Отряд рысью проскочил версты две, потом Петренко, догнав урядника, велел ему реже переходить на рысь, дозорных держать подальше.
— Ну и погодушка, прости господи, — ворчал пожилой урядник, смахивая с усов воду.
— Самая подходящая погодка, — возразил Петренко, — лучшей не придумать.
Потом еще более двух часов ехали — то шагом, то рысью. Разъезды могли и здесь встретиться. Двигались длинной цепочкой, прижимаясь к, густым зарослям кустарника или к ветлам.
Передовой дозор выскочил было на опушку леса, по краю которого тянулась неторная полевая дорожка. Поняли, что надо повернуть влево, потому как лог тут круто загибается к югу и верст через шесть упирается в речку. Теперь не следовало далеко углубляться в заросли. Двигались так, чтобы не терять кромку и вовремя углядеть прибрежные кусты.
Дождь все так же принимался хлестать время от времени, а ветер, кажется, еще усилился. Правда, в лесу не было ему настоящей воли — воровски засвистывал он, путался в ветвях и злился.
Петренко выбрался на дорожку и до боли в глазах всматривался вдаль. Едва различив мутную полосу прибрежных кустов, повернул к уряднику и тихо скомандовал:
— Стой! Вот здесь оставайся, Шипилин, и жди. Ухо держать востро. В случае чего, на поле далеко не выскакивать… Вон видишь, огонек проглянул?
— Вижу.
— Это караульное там у них.
— Знаю.
— Вот ежели там заваруха большая начнется, скачи туда без промедленья.
— Понял.
Вдоль прибрежных кустов отделение Петренко продвинулось еще около двух верст и тут спряталось. Спешились и Василий с Григорием. Обследовав вместе с Петренко берег, они убедились, что ехать по той, приречной, стороне кустов невозможно: к полуторааршинному обрыву вплотную жмутся непролазные кусты.
— Пробирайтесь уж как-нибудь по этой стороне, ребятушки, — вздохнув, посоветовал Петренко. — И обратно отсюда же вас поджидать станем… Будьте здоровы. До встречи!
Василий молча поднялся в седло — Григорий уже поджидал его, — и они пустили коней наметом. Потом перешли на рысь и ехали так, пока берег начал полого спускаться к мосту, а в кустах стали появляться большие прогалины — можно к реке повернуть. Мост уже видно было впереди то частями, то весь.

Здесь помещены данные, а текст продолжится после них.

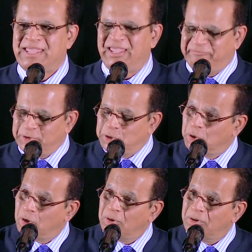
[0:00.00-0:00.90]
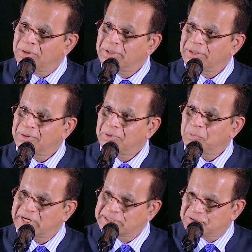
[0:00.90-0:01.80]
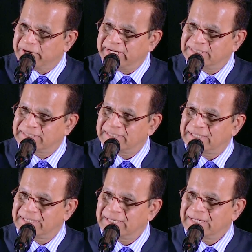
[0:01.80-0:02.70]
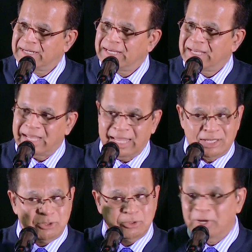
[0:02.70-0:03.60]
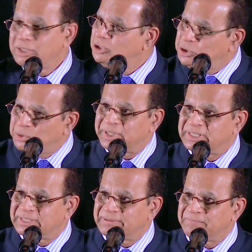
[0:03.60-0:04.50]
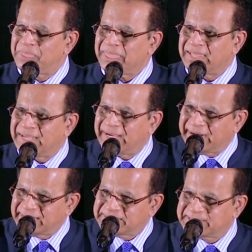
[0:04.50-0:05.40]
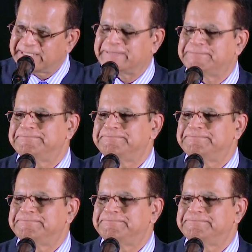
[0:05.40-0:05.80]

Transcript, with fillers: If you know what is right and do not do it, it is sin.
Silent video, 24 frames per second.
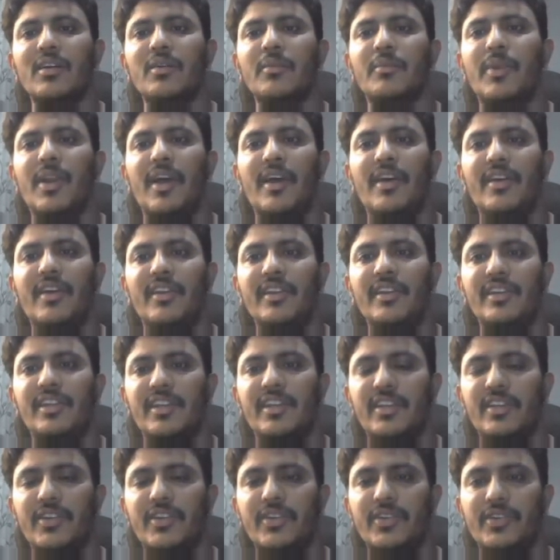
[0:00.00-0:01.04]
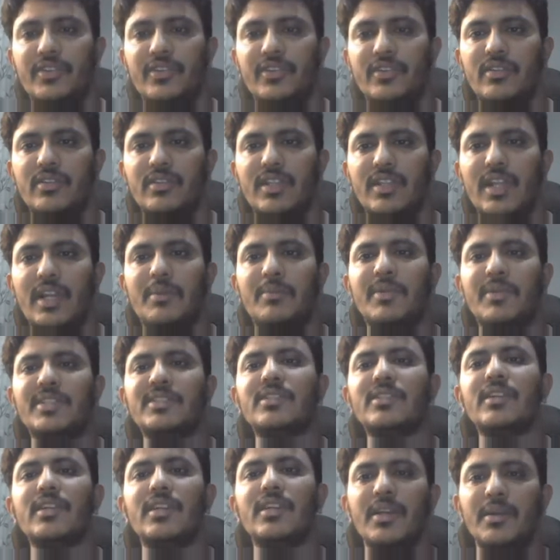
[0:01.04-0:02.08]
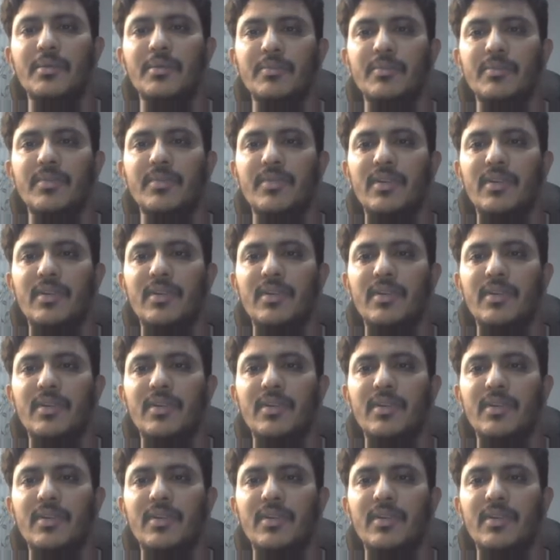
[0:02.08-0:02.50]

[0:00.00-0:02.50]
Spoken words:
priority queue. That means a heap.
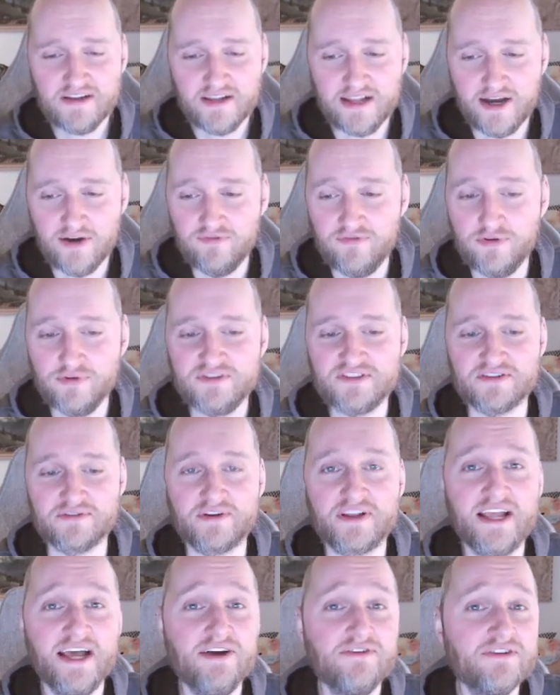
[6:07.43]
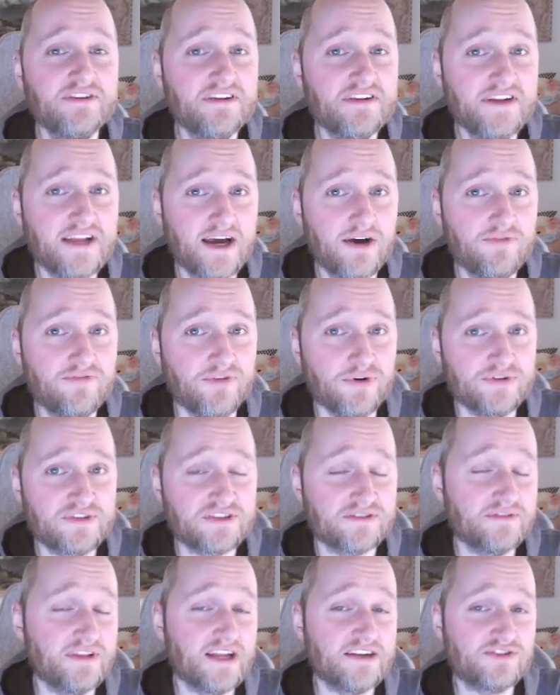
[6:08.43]
how votes are counted and how votes
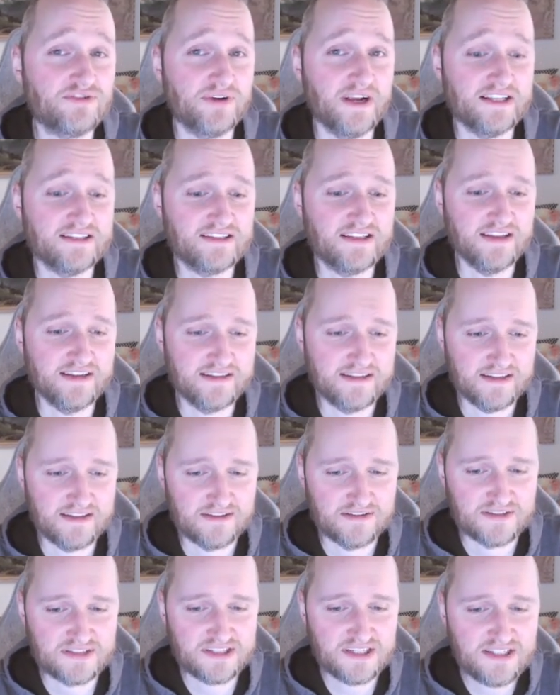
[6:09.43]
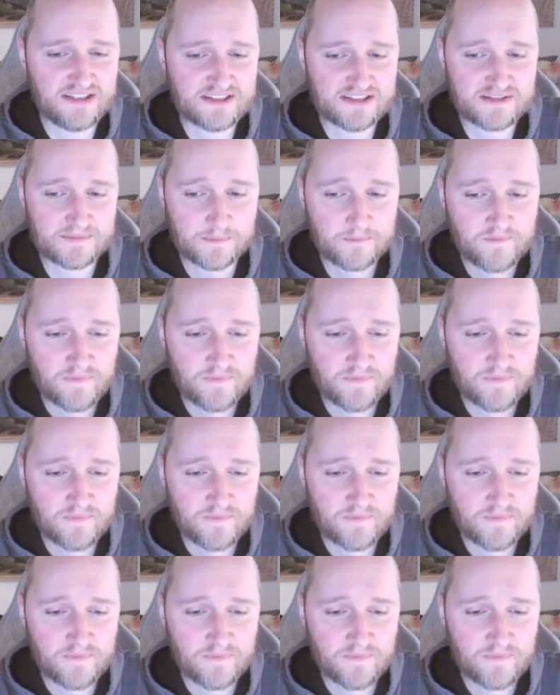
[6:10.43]
are then translated into seats.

И тут полоснуло по небу яркой широкой серебристой полосой — за кустом остановились конники. Длинный язык прожектора полизал заросшую низину за рекой, махнул по волнистой шершавой воде и перебрался на этот берег. В серебристом режущем свете водяной пыли, гонимой ветром, обнажилось все до ужаса. Загорелые, обветренные лица показались белыми, как покойничий коленкор.
Страшный прозорливый глаз померк, но долго еще виделись разноцветные круги, мешая что-либо разглядеть даже рядом.